→ WHAT YOU WILL DO
The answer must be the full data, restated word for word, with no pictures in it.

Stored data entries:
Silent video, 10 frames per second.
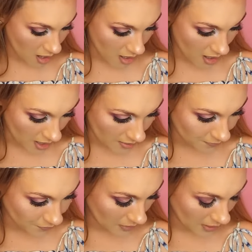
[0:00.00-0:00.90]
Alright.
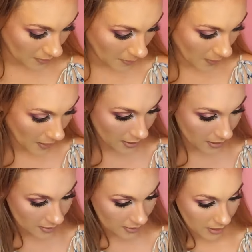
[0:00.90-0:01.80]

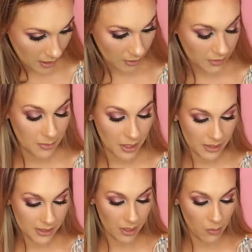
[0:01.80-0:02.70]
I was
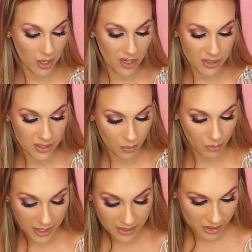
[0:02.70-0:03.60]
about to say, where are the
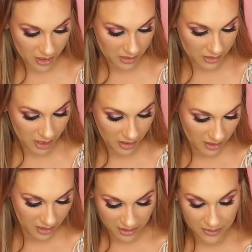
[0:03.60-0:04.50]
directions?
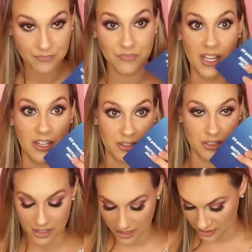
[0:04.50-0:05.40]
Here's
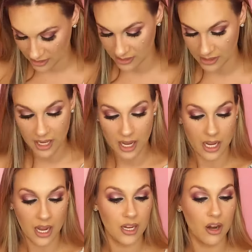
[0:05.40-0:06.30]
the directions.
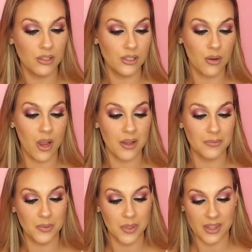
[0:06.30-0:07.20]
It also
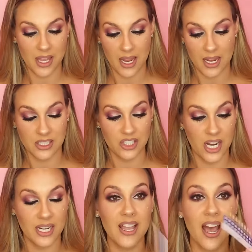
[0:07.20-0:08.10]
comes with a
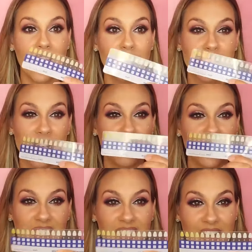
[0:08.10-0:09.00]
shade guide, which I
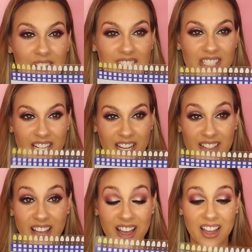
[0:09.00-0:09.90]
really love a
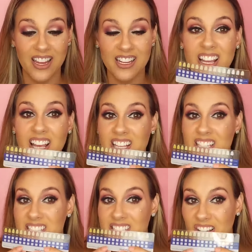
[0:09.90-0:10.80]
shade guide,
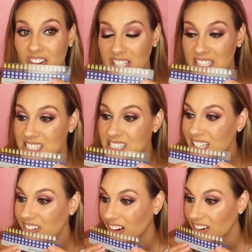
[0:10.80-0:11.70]
so we can
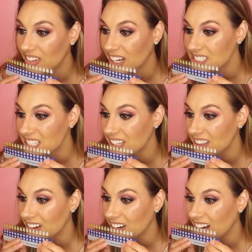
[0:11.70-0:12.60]
see where my
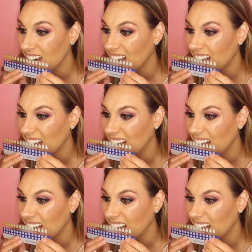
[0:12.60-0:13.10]
teeth are.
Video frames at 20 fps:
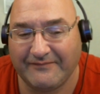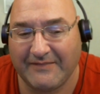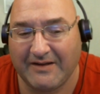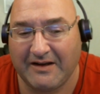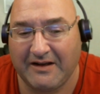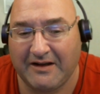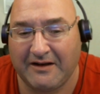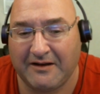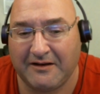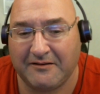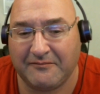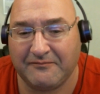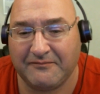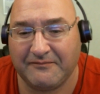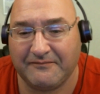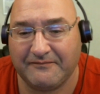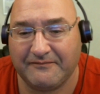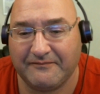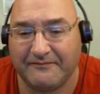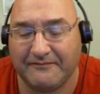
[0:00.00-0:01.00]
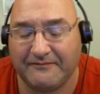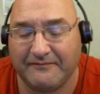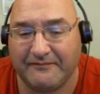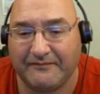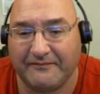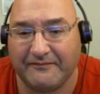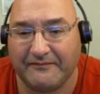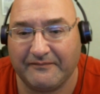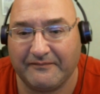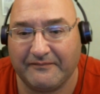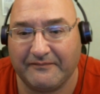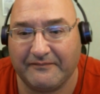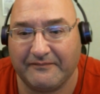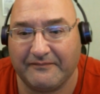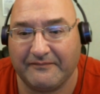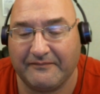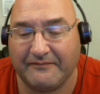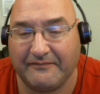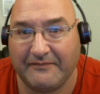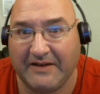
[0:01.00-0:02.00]
um,
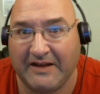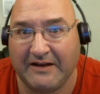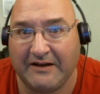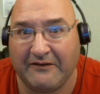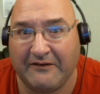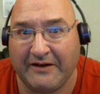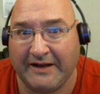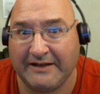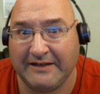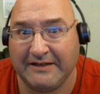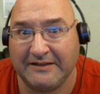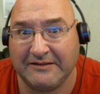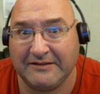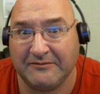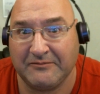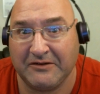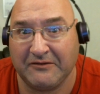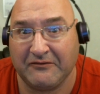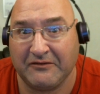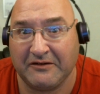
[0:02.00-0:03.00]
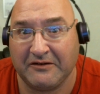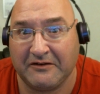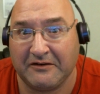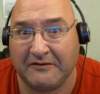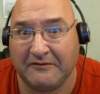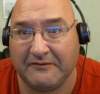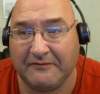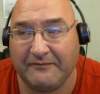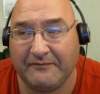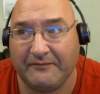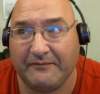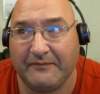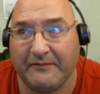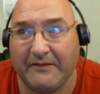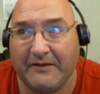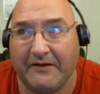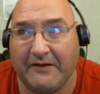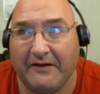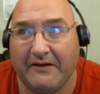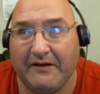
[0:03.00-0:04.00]
you know, I needed to be with her
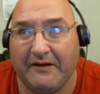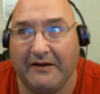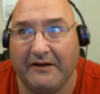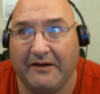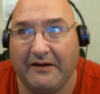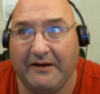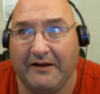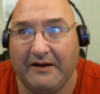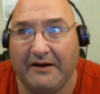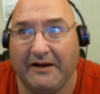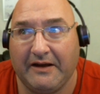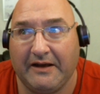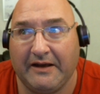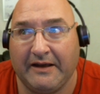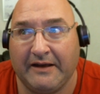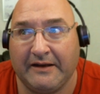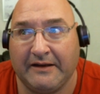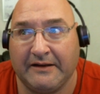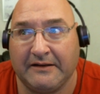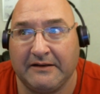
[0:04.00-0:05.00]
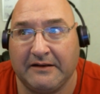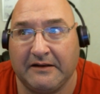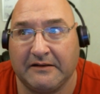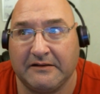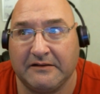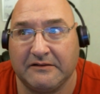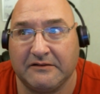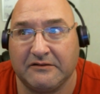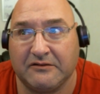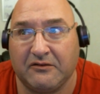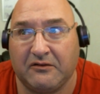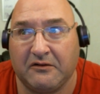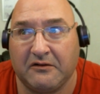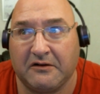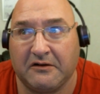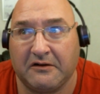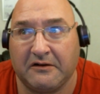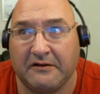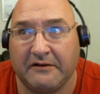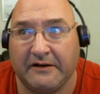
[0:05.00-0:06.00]
and uh, console
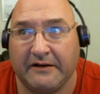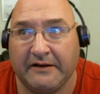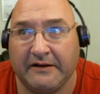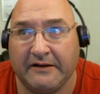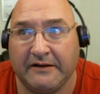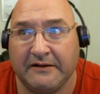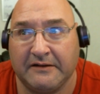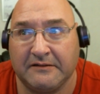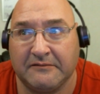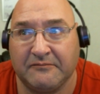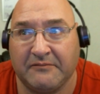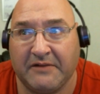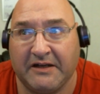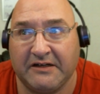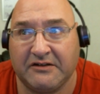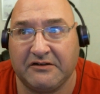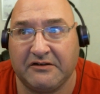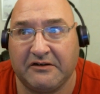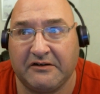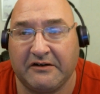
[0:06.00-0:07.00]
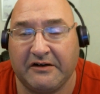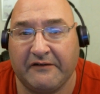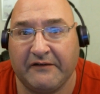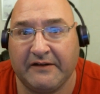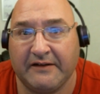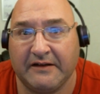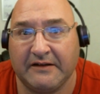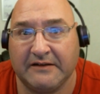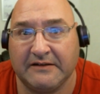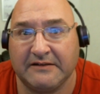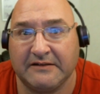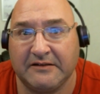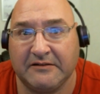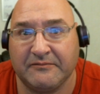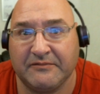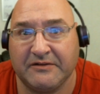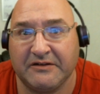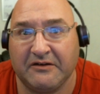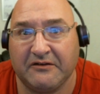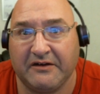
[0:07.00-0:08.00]
her and make sure everything's going to
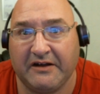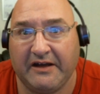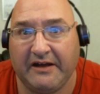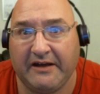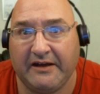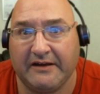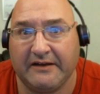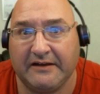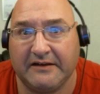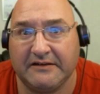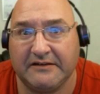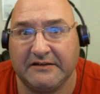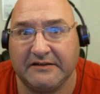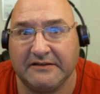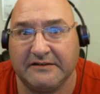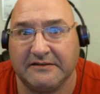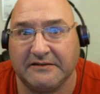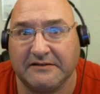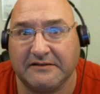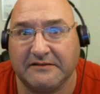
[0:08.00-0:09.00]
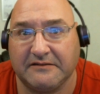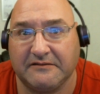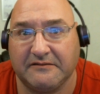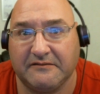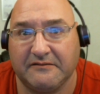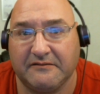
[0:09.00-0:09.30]
be okay, that she's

→ RESULT OF THIS TASK
Silent video, 10 frames per second.
[0:00.00-0:00.90]
Alright.
[0:00.90-0:01.80]

[0:01.80-0:02.70]
I was
[0:02.70-0:03.60]
about to say, where are the
[0:03.60-0:04.50]
directions?
[0:04.50-0:05.40]
Here's
[0:05.40-0:06.30]
the directions.
[0:06.30-0:07.20]
It also
[0:07.20-0:08.10]
comes with a
[0:08.10-0:09.00]
shade guide, which I
[0:09.00-0:09.90]
really love a
[0:09.90-0:10.80]
shade guide,
[0:10.80-0:11.70]
so we can
[0:11.70-0:12.60]
see where my
[0:12.60-0:13.10]
teeth are.
Video frames at 20 fps:
[0:00.00-0:01.00]
[0:01.00-0:02.00]
um,
[0:02.00-0:03.00]
[0:03.00-0:04.00]
you know, I needed to be with her
[0:04.00-0:05.00]
[0:05.00-0:06.00]
and uh, console
[0:06.00-0:07.00]
[0:07.00-0:08.00]
her and make sure everything's going to
[0:08.00-0:09.00]
[0:09.00-0:09.30]
be okay, that she's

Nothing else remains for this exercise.